Burn survivors from the Phoenix region have been training to trek Piestewa Peak in order to prepare for their upcoming climb of Mount Kilimanjaro in Africa.
They have faced excruciating physical rehabilitation, several surgeries, and life-threatening traumas. Eight burn survivors, including girls as young as 11 and 12, are now banding together to take on one more challenge: climbing Mount Kilimanjaro, Africa’s highest mountain.
They are a part of the Valleywise Health Foundation’s “Courage Rising” campaign, which aims to support the new Arizona Burn Center at Valleywise Health in Phoenix, Arizona, and demonstrate that burn survivors can achieve anything. From June 13 to June 26, they will climb Mount Kilimanjaro with supporters and medical specialists from the burn hospital.
A program dubbed Courage Rising, which aims to generate funds for the new Arizona Burn Center, is what led to the trek in Africa.
Isabella McCune, a 12-year-old who has experience climbing mountains, is one of the hikers. McCune had a lot of challenges to overcome even before she began hiking trails.
“On St. Patrick’s Day in 2017, there was a community get-together with a fire pit. When my father tried to fire it with a gas can that didn’t have a flame holder, the fume ignited returned to the can, and the can exploded “McCune stated.

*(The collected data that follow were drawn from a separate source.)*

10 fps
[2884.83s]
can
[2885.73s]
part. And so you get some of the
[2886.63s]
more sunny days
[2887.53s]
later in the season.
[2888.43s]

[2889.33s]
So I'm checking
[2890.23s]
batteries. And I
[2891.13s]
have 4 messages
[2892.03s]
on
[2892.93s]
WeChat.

As a result, 65% of McCune’s was burnt. She was in the hospital for a grueling nine months.
I was in shock when it happened, so I didn’t feel anything, but I do remember at the hospital how much suffering I endured, McCune recalled.
A visit from Taylor Swift, her favorite musician, made her hospital days a bit more cheerful.

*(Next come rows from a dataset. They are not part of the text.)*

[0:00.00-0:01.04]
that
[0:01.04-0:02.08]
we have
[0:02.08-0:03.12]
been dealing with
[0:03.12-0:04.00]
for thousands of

I was just in disbelief when I saw several security personnel enter the building through the doors and then [Swift] enter my room, recalled McCune.
Five years have passed since that tragic day, and McCune is getting ready to go up Mount Kilimanjaro with a group of fellow burn survivors.
The group has been practicing for the walk by ascending mountains from the Grand Canyon to Bear Mountain throughout Arizona.
“Our burn community was one of the things we wanted to highlight. Moreover, if we work together, what can we accomplish? “asked Valleywise Health Foundation’s Nate Lowrie. We have individuals like Isabella who are only illustrative of what it means to live freely despite having had a severe traumatic event.
McCune claims that spending time in the outdoors and interacting with other burn survivors assist her progress. She takes it one step at a time, just like scaling a mountain.
No matter what you’ve gone through or how difficult it is, McCune added, “there are ways to distract yourself, get away from it.”